4 Signs of Speech and Language Issues
If you’re worried about whether your child is showing signs of a speech or language disorder, there are a few warning signs to keep an eye out for. Bear in mind that many disorders can be treated with speech therapy, and if speech therapy isn’t widely available in your area, meeting with a telespeech therapist may still be an option.
Limited Vocabulary at Age 2
By age two, most children have a rather extensive vocabulary of anywhere from 50 to 100 words. Not only should they have a range of words, they should be forming short sentences and commands, and by age three, using three word sentences. If your child is behind, there are many reasons why it could be happening.

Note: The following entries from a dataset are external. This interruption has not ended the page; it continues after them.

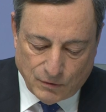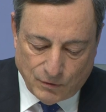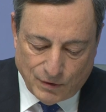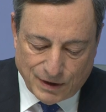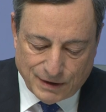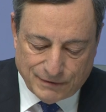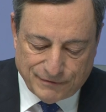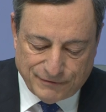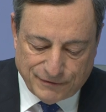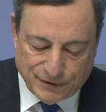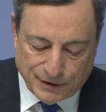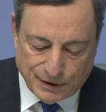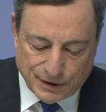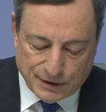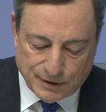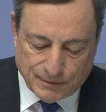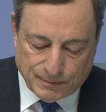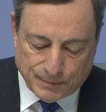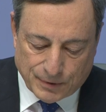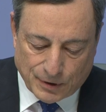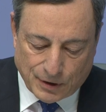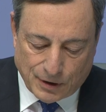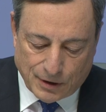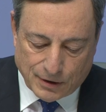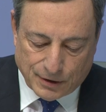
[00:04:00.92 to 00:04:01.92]
with further
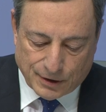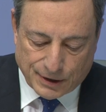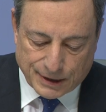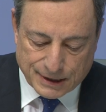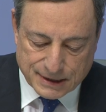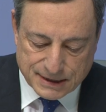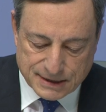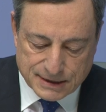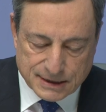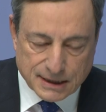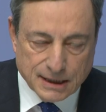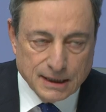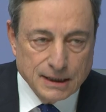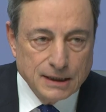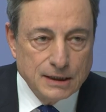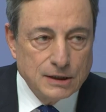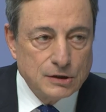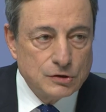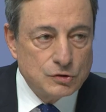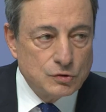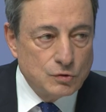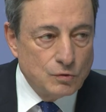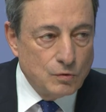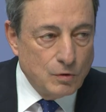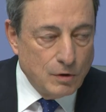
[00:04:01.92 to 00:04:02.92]
progress
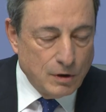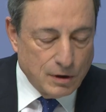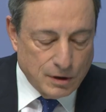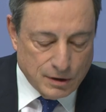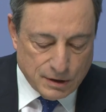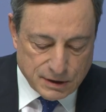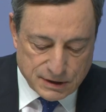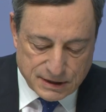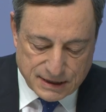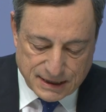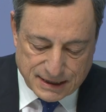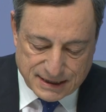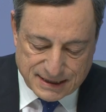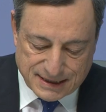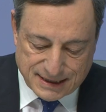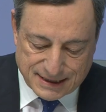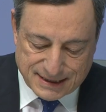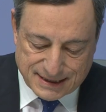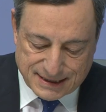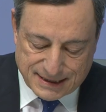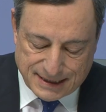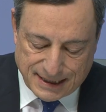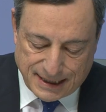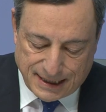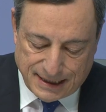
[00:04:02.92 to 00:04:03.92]
towards a
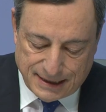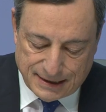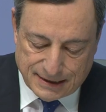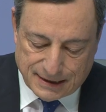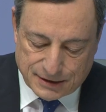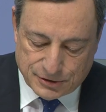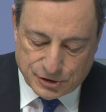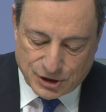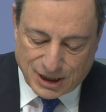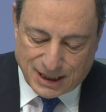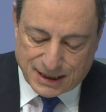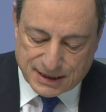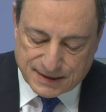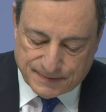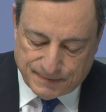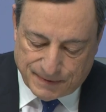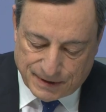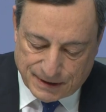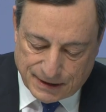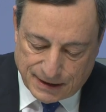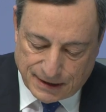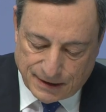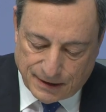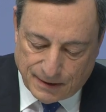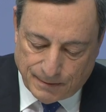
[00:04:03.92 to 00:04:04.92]
sustained
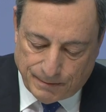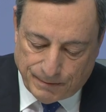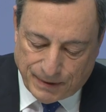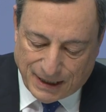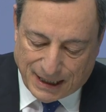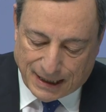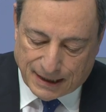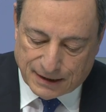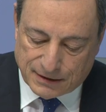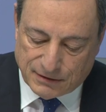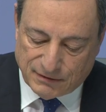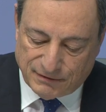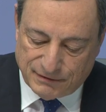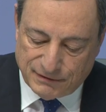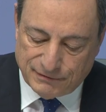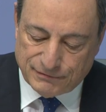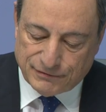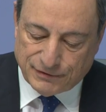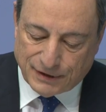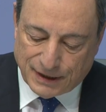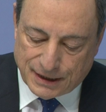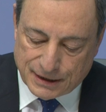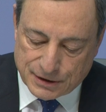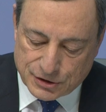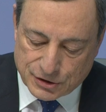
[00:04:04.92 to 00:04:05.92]
adjustment in the path of
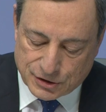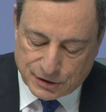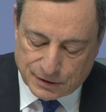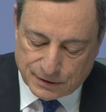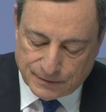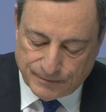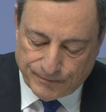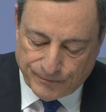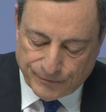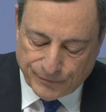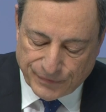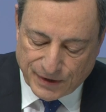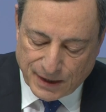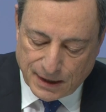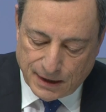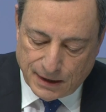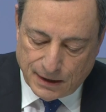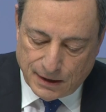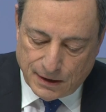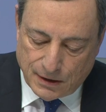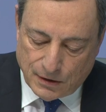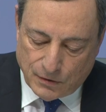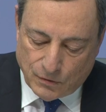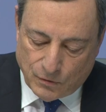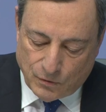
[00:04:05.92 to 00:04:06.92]
inflation,
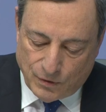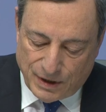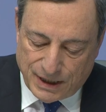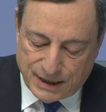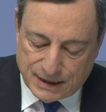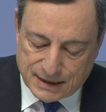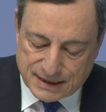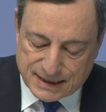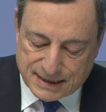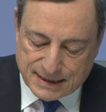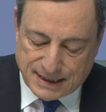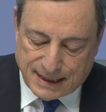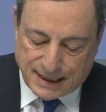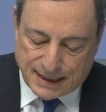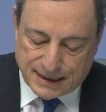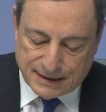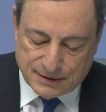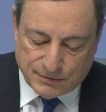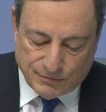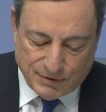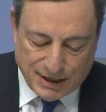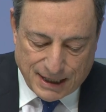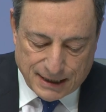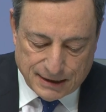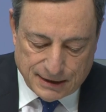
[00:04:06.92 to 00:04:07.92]
we
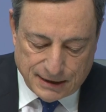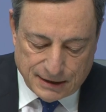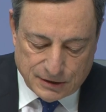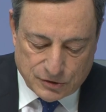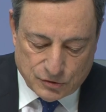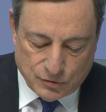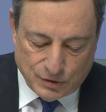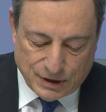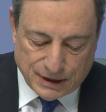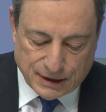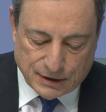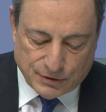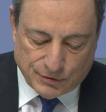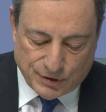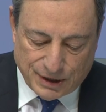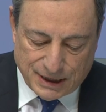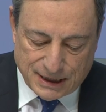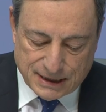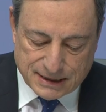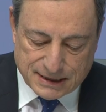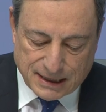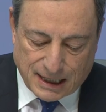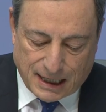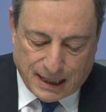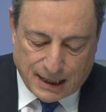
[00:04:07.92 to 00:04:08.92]
stand ready to
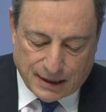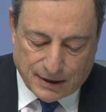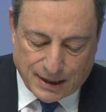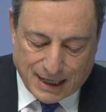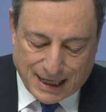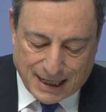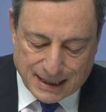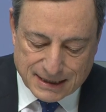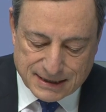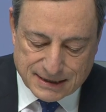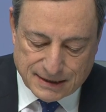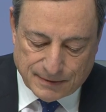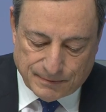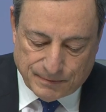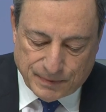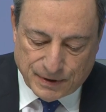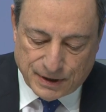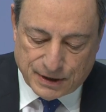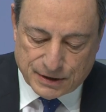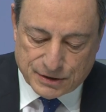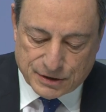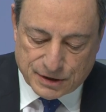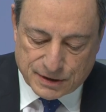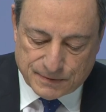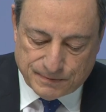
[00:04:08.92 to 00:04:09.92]
increase our asset
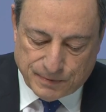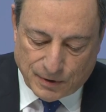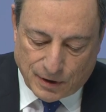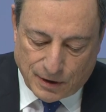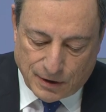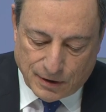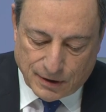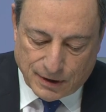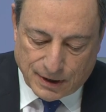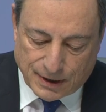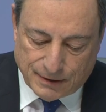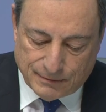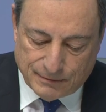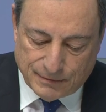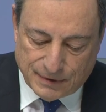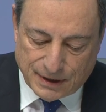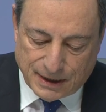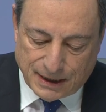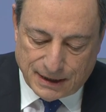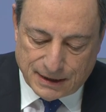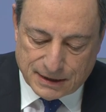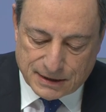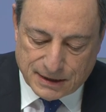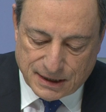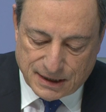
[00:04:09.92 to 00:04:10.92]
purchase program
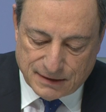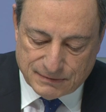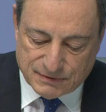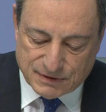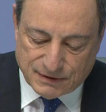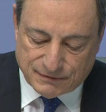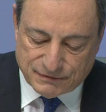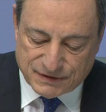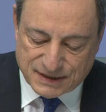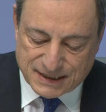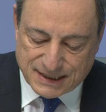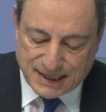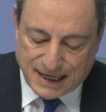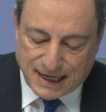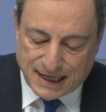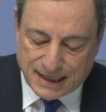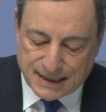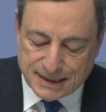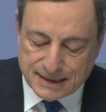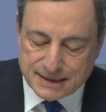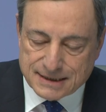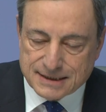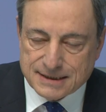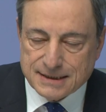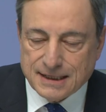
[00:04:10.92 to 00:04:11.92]
in terms of
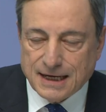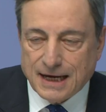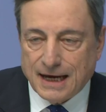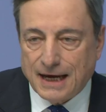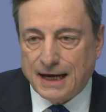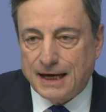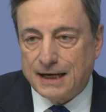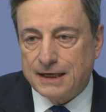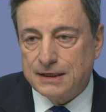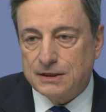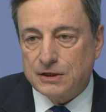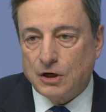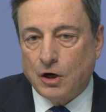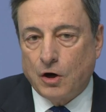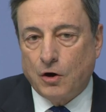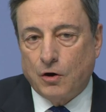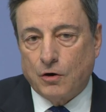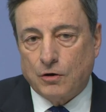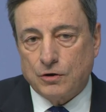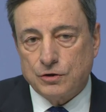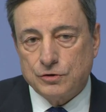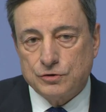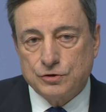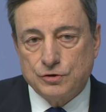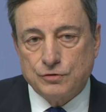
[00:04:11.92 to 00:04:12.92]
size
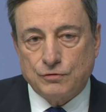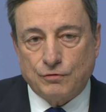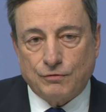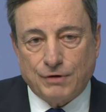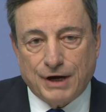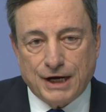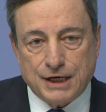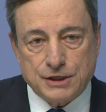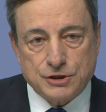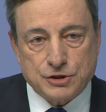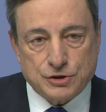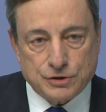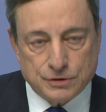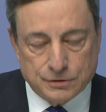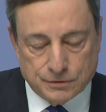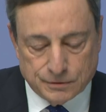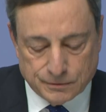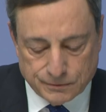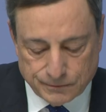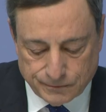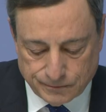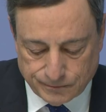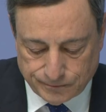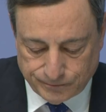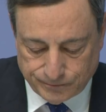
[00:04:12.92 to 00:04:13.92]
and/or duration.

If your child struggles to say some sounds or words, pauses often while speaking, repeats the first sounds of words multiple times before staying the word, or stretches sounds out while saying a word, this could be an indication of a stuttering problem. Treatment can greatly decrease, and possibly even eliminate the stutter with time.

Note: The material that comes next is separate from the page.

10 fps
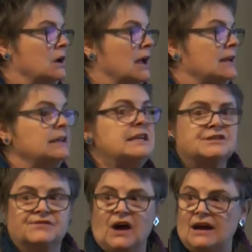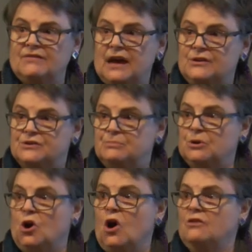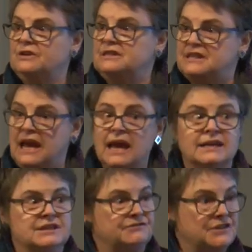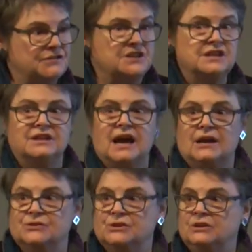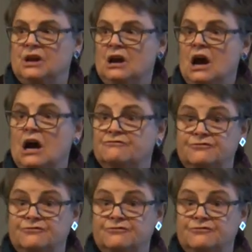at least 5,000, but often 10 to 15,000 uh,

Trouble Pronouncing Certain Sounds
If your child has difficulty pronouncing certain sounds, particularly p, b, m, h, w, k, f, f, t, and d sounds, it could be a sign of a speech sound disorder. Even if there is an adequate or expanded number of words in the vocabulary, there could be a problem if the words are not clear or are difficult even for familiar people to understand.
No Interest in Speaking
If your child hasn’t expressed interested in speaking by age two, either through a desire to communicate with your or others, it could be a sign of an issue with speech and language development. Consult with a professional to determine the cause.
If your child is consistently displaying any of these warning signs, see a pediatrician as soon as possible. If there’s enough concern, the doctor can refer you to a speech-language pathologist for further evaluation to determine the appropriate diagnosis and treatment plan. The sooner you seek treatment, the better the outcome.